①果樹園と里山林の境界付近に捕虫器を設置してオサムシ類(肉食)の行動を調査したところ、オスは林の縁に集中して分布、一方、果樹園の中にいた成虫はほとんどがメス、幼虫は農地・果樹園との境界から30~40㍍の林内に集中していた。メスは産卵に備えて大量の餌となるムシ・虫を必要とするので「里山林を交尾や産卵の拠点としながら、餌を求め農地に頻繁に進出していることが裏付けられた」(前藤薫 神戸大・大学院准教授)

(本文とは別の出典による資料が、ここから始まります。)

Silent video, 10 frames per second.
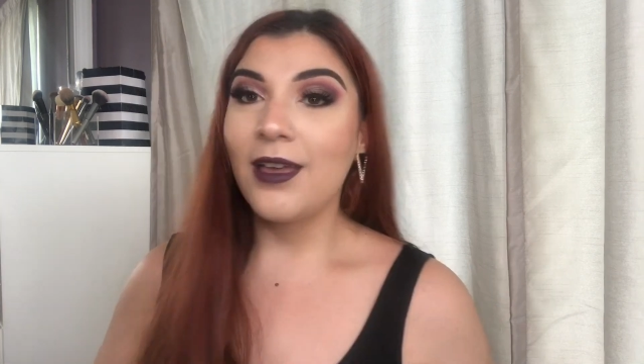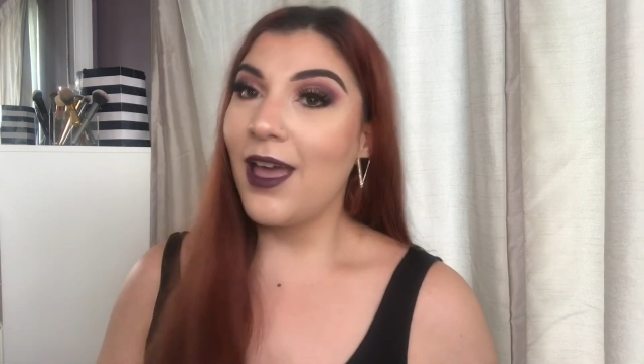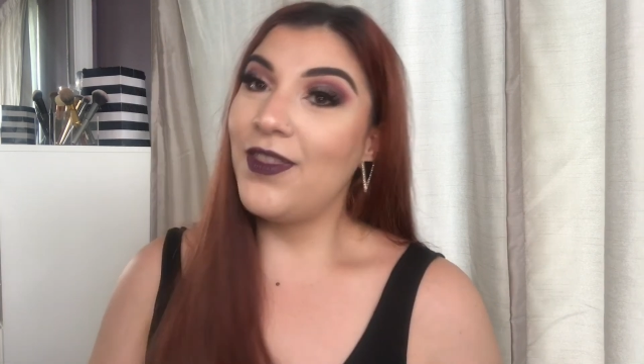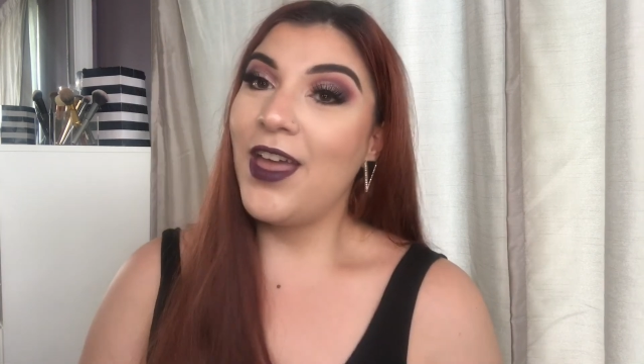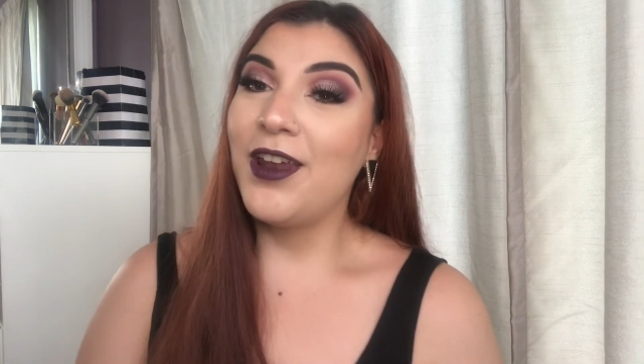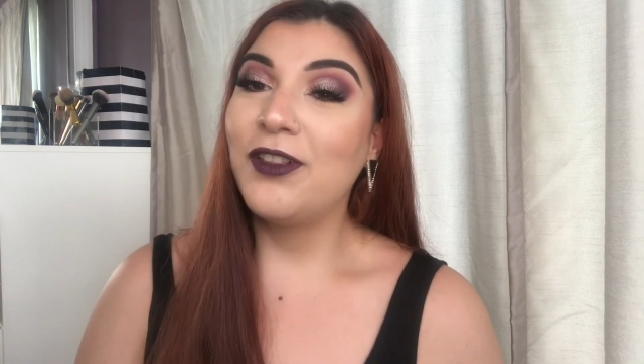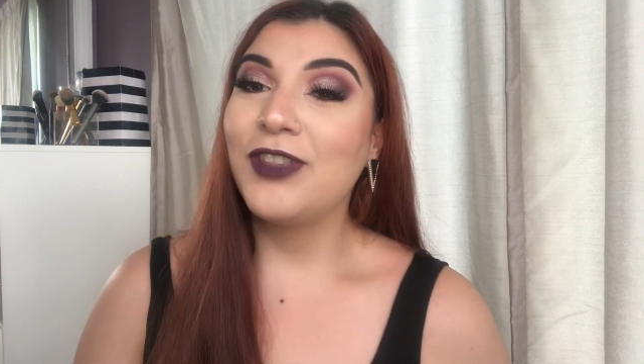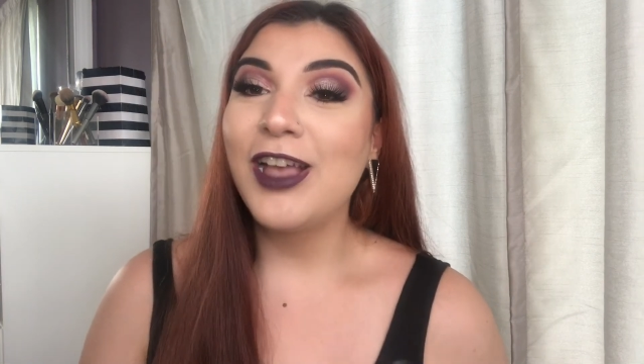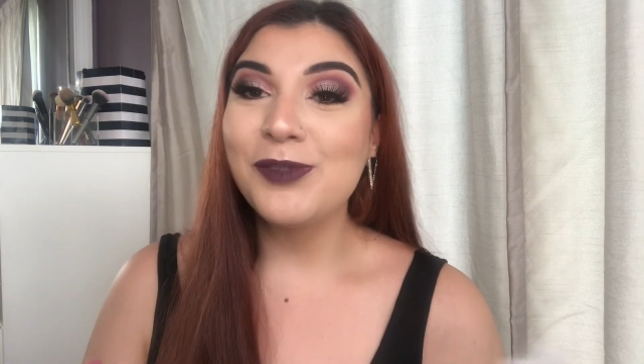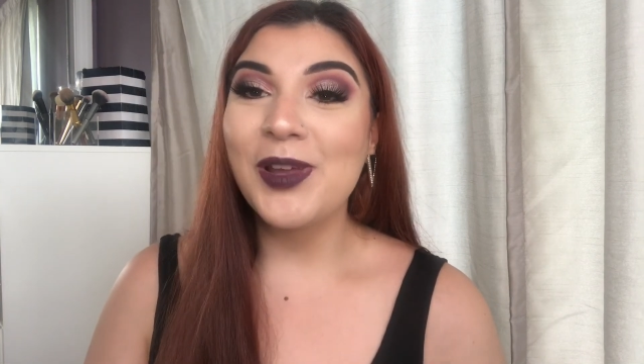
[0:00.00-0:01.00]
And then
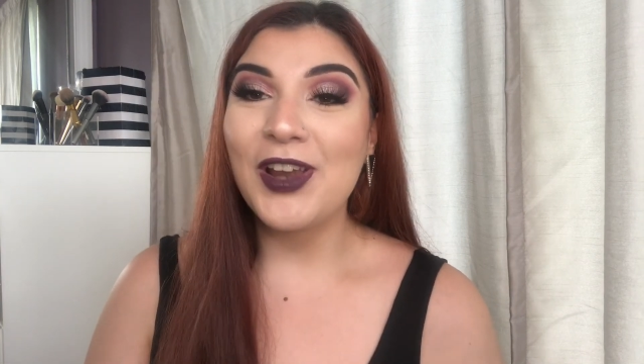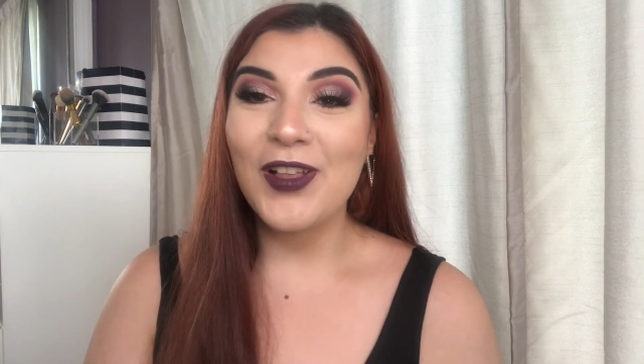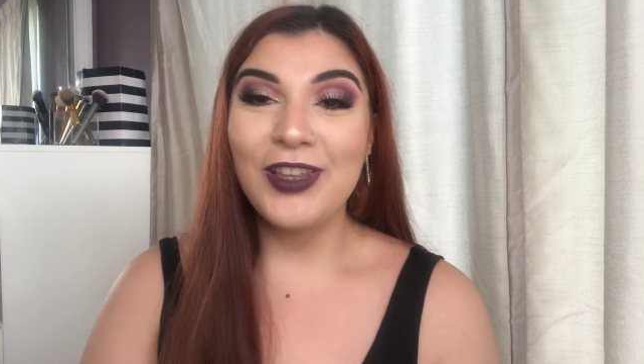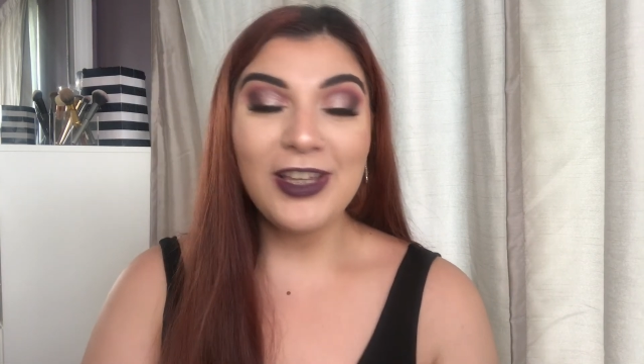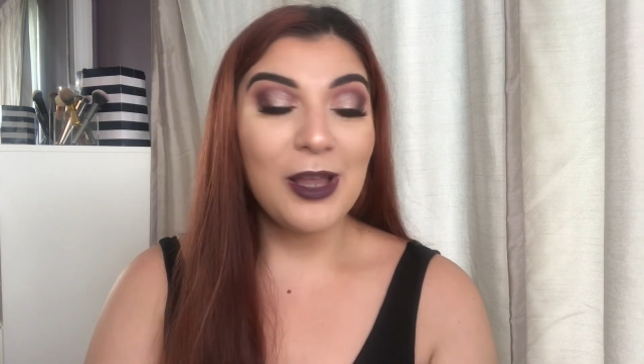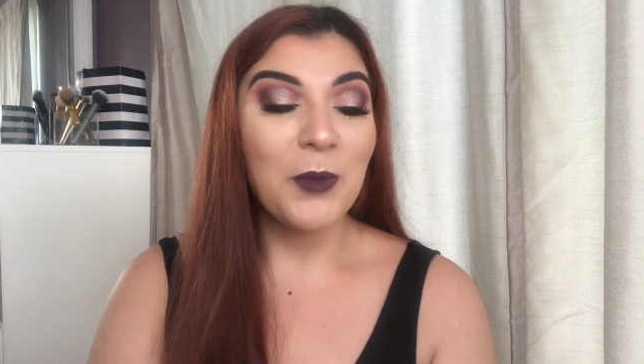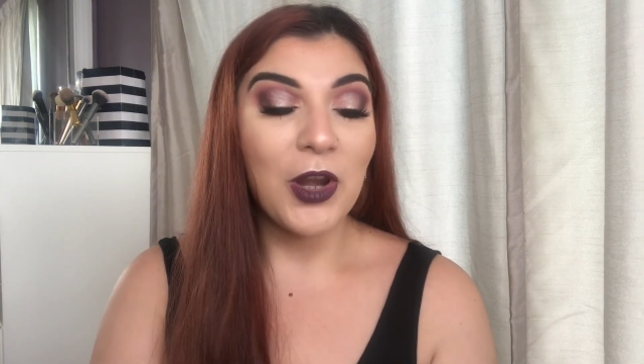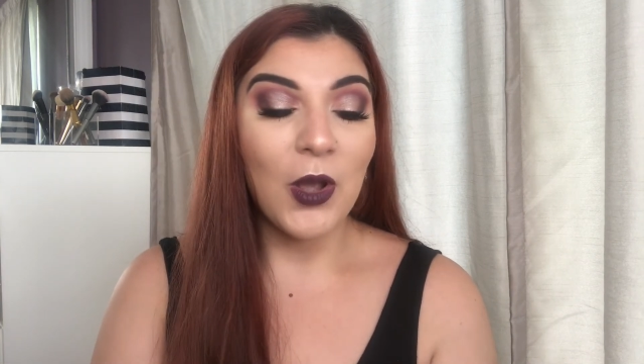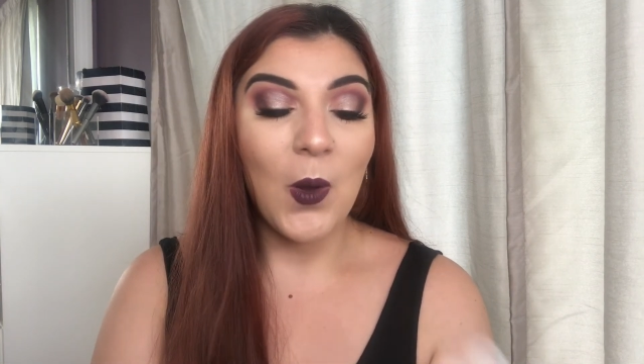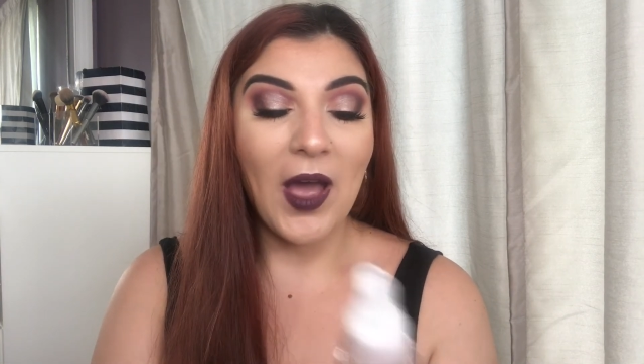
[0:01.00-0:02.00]
last but not least, I'm going
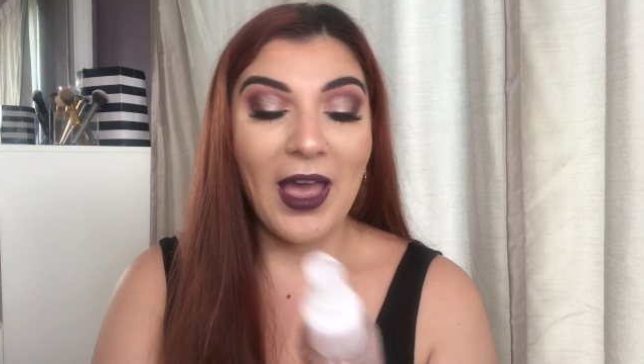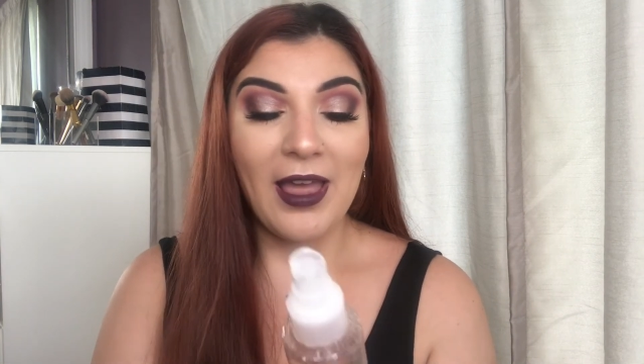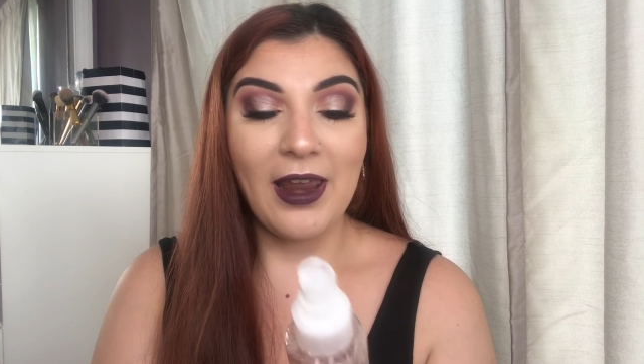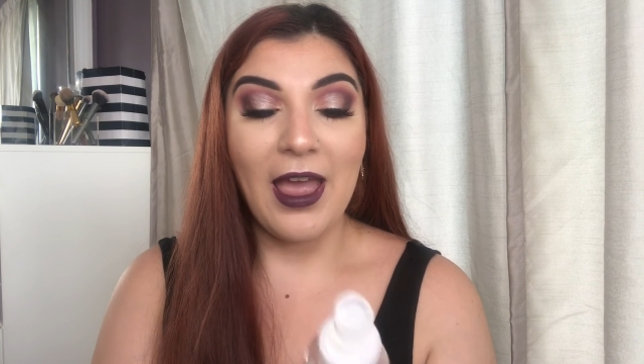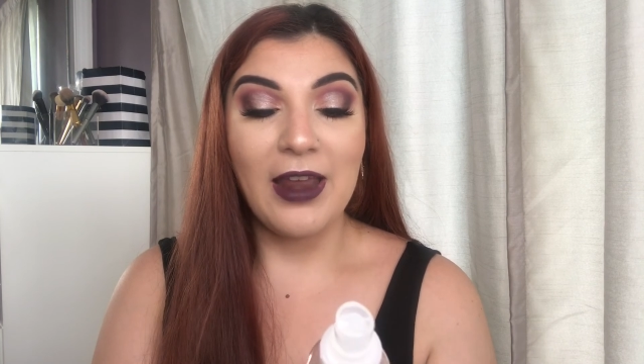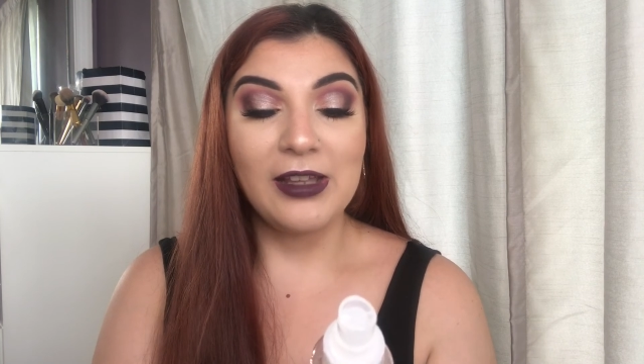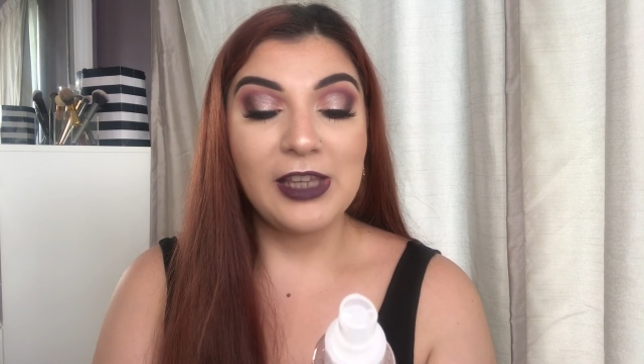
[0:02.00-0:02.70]
to go ahead and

②農作物の害虫・夜ガ類に卵を産む寄生蜂の生息数を見ると、伐採後10年程度の林では高い密度で、放置したまま樹齢を重ねた林では急速に密度が減ることが分かった。「草原を好む昆虫にとって、手入れされず木が生い茂る森は住みにくいため。間伐や下草刈りなど、(バイオマス・エネルギー源などに)里山利用が適度な管理になり天敵蜂をふやすことになる」(前藤)
  戦前は、炭や薪、肥料にする落葉集め、山菜・キノコ採取などが適度な管理になっていて、知らず知らずに天敵を最大利用していたのです。今日、光制御など天敵と協働可能な多くの技術が実用化しています。そうした個別技術を各々の農耕地環境に応じて適切に組み合わせる智恵の成熟が望まれます。